Need help understanding converting a 3 elements array into 2 elements

Maninderpreet · May 9, 2020, 11:34am

Hi I am trying to convert an array of 3 elements:

Example:

val people = sc.parallelize(Array(("Jane", "student", 1000),
("Peter", "doctor", 100000), ("Mary", "doctor", 200000),
("Michael", "student", 1000)))

to val jobOsalary = (("student", 1000), ("doctor", 100000), ("doctor" , 200000), ("student", 1000))

How can I do this?

SethTisue · May 9, 2020, 1:40pm

pattern matching is useful here:

scala 2.13.2> val a = Array(("Jane", "student", 1000),
            | ("Peter", "doctor", 100000), ("Mary", "doctor", 200000),
            | ("Michael", "student", 1000))
val a: Array[(String, String, Int)] = Array((Jane,student,1000), (Peter,doctor,100000), (Mary,doctor,200000), (Michael,student,1000))

scala 2.13.2> a.map{case (_, job, salary) => (job, salary)}
val res1: Array[(String, Int)] = Array((student,1000), (doctor,100000), (doctor,200000), (student,1000))

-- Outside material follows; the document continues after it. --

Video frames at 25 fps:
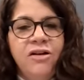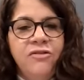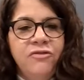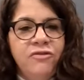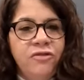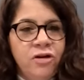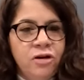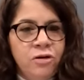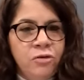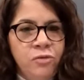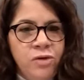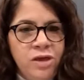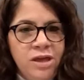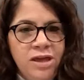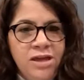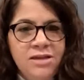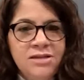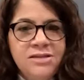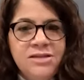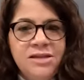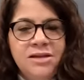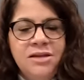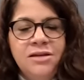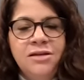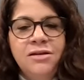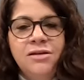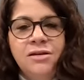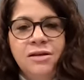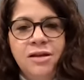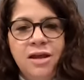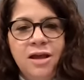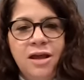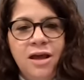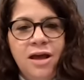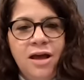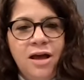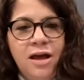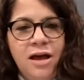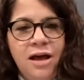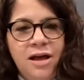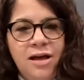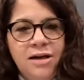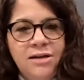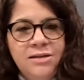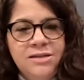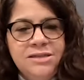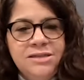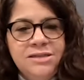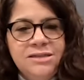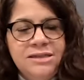for weed and
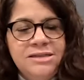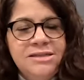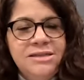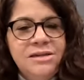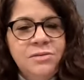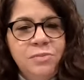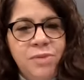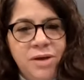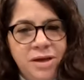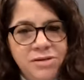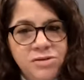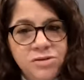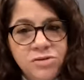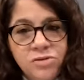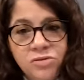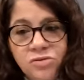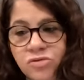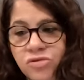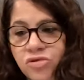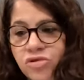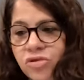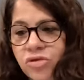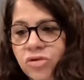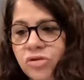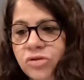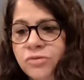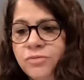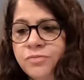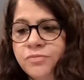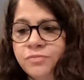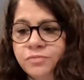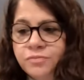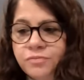disease and pest control.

Maninderpreet · May 9, 2020, 2:03pm

Thanks Seth.

I am trying to reduce the elements in the array a by using reduceByKey() but it shows error:

val result = a.map{case (_, job, salary) => (job, salary)}.reduceByKey(_+_)
<console>:25: error: value reduceByKey is not a member of Array[(String, Int)]
       val result = a.map{case (_, job, salary) => (job, salary)}.reduceByKey(_+_)
                                                                  ^

Can you tell what to do in this case? How can reduceByKey be used to reduce the set of elements to get output something like

Array((doctor,300000), (student,2000))

BalmungSan · May 9, 2020, 2:46pm

reduceByKey only exists on an RDD (Spark). Your first example did use Spark, but Seth’s example omitted the parallelize step.

You can simply mix both parts and it should work.
Or if you want a plain Scala solution, you can use groupMapReduce if you can use 2.13 or a combination of groupBy with mapValues with reduce on older versions.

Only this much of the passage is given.